There is also a time for higher reps

At the other end of the spectrum, high repetition sets (in the range of 15 to 20 repetitions per set) also have their place in a hypertrophy-oriented training program. Provided you are working at or near your maximum weight for your repetition ranges, lower intensity sets will help you increase your lactate threshold - the point at which a rapid accumulation of lactic acid begins in your working muscles.

The problem with lactic acid is that at a certain point, accumulation impairs muscle contractions, which reduces the number of repetitions you can perform.

Technical note: It's actually the H+ ions of lactic acid that accelerate the onset of muscle fatigue, not the lactic acid itself.

Here's the good news: Training with higher repetitions increases muscle capillary density and improves muscle buffering capacity, both of which help delay the accumulation of lactic acid. As a result, you will be able to maintain a longer time under tension with a given hypertrophy-oriented load. In addition to this, you will develop a higher tolerance to a higher volume of work - an important component for maximizing hypertrophy.

Vary your repetition ranges over time

Optimal muscle development is achieved by varying your repetition ranges over time. This is best calculated using a structured periodization system. Both undulating and linear periodization approaches can work depending on your goals. Regardless of which scheme you use, you should make sure that it covers the full spectrum of load ranges.
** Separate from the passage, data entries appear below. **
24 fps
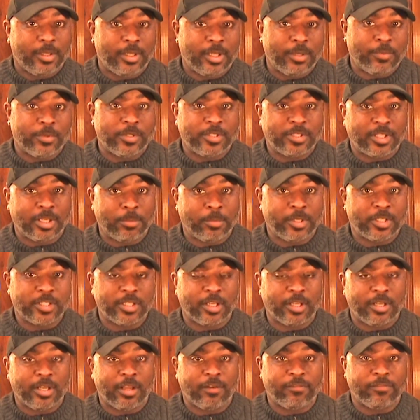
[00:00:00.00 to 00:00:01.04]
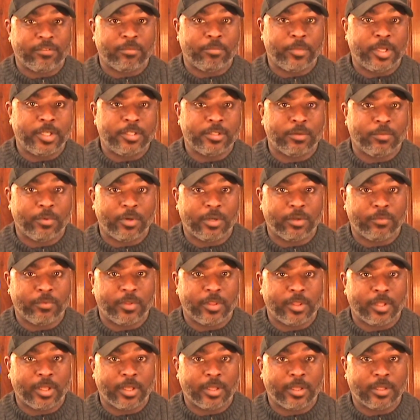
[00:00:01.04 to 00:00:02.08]
it was seamlessly enough for me to work
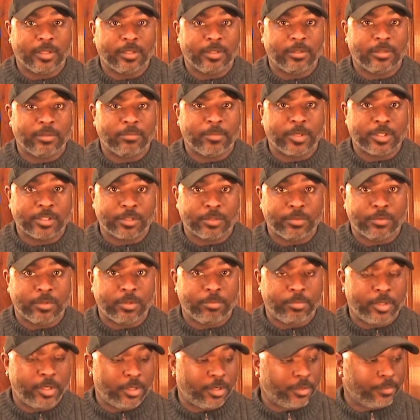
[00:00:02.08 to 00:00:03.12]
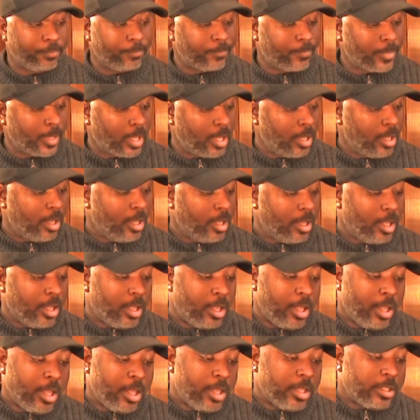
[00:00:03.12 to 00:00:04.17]
with my school computer.
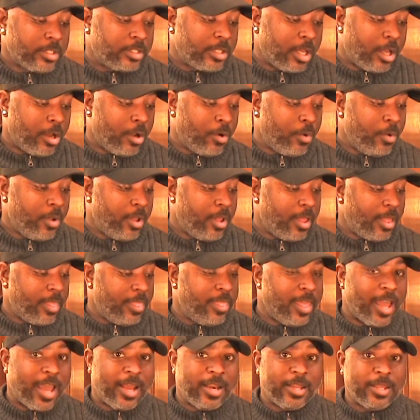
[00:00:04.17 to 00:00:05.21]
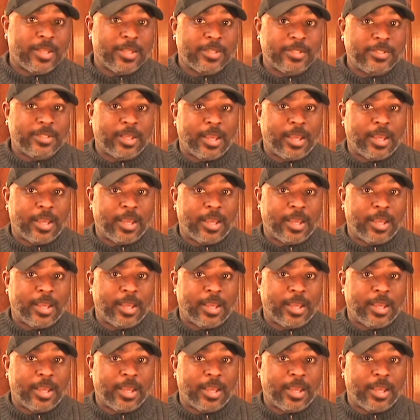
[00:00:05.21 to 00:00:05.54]
So that isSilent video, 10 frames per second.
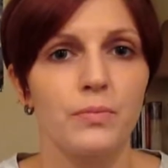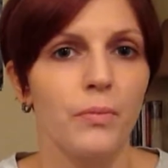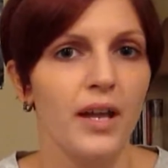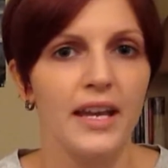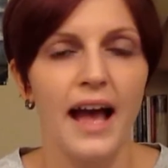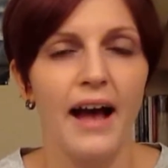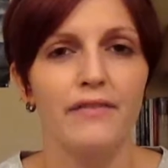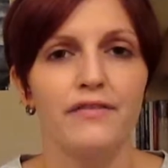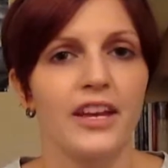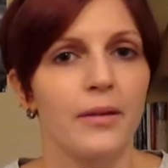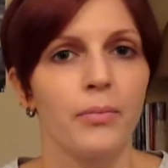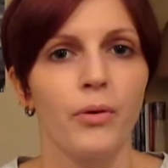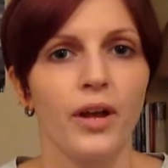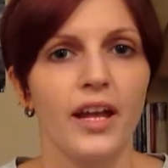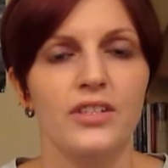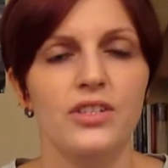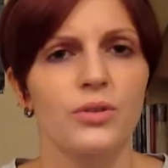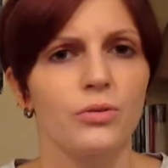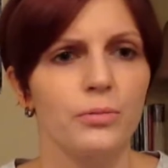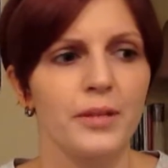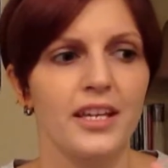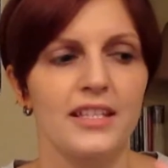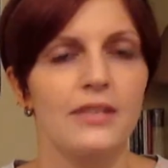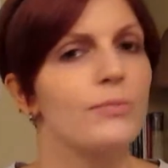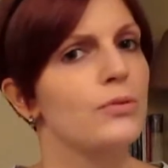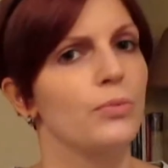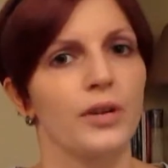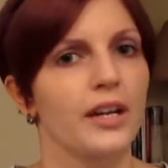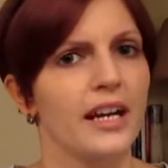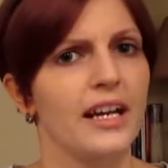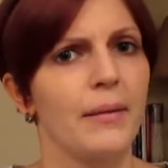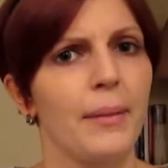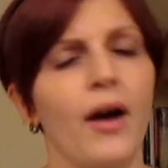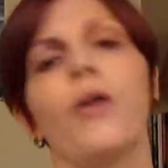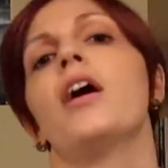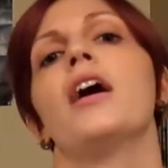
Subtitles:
one half-Fae boy at school because he was worried about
Sure, hypertrophy training is probably best achieved with sets in the moderate repetition range, but higher and lower intensities are still important for optimizing your muscle development.

Tip: Improve your speed on pull-ups

If your goal is to build more muscle, use this tempo to achieve better results.


By: Dr. John Rusin

An underutilized method for increasing muscle strength release and growth-stimulating time under tension is to use specific tempos during your pull-ups. To recruit the maximum number of rapidly contracting muscle fibers, you should make the concentric contractions (as you pull your body up) as explosive as possible as your chest approaches the bar.

Hold the contraction at the highest point of the movement and consciously tighten the muscles hard to maximize the time under tension and the release of force in the shortened state of the biceps, latissimus and upper posterior chain. Control the eccentric part of the movement.

The tempo I recommend for strength and hypertrophy is X012:

  1. Explode as your chest moves toward the bar.
  2. Hold the contraction at the highest point of the movement.
  3. Take two seconds to lower your body.
  4. Perform the next repetition at the lowest point without pausing.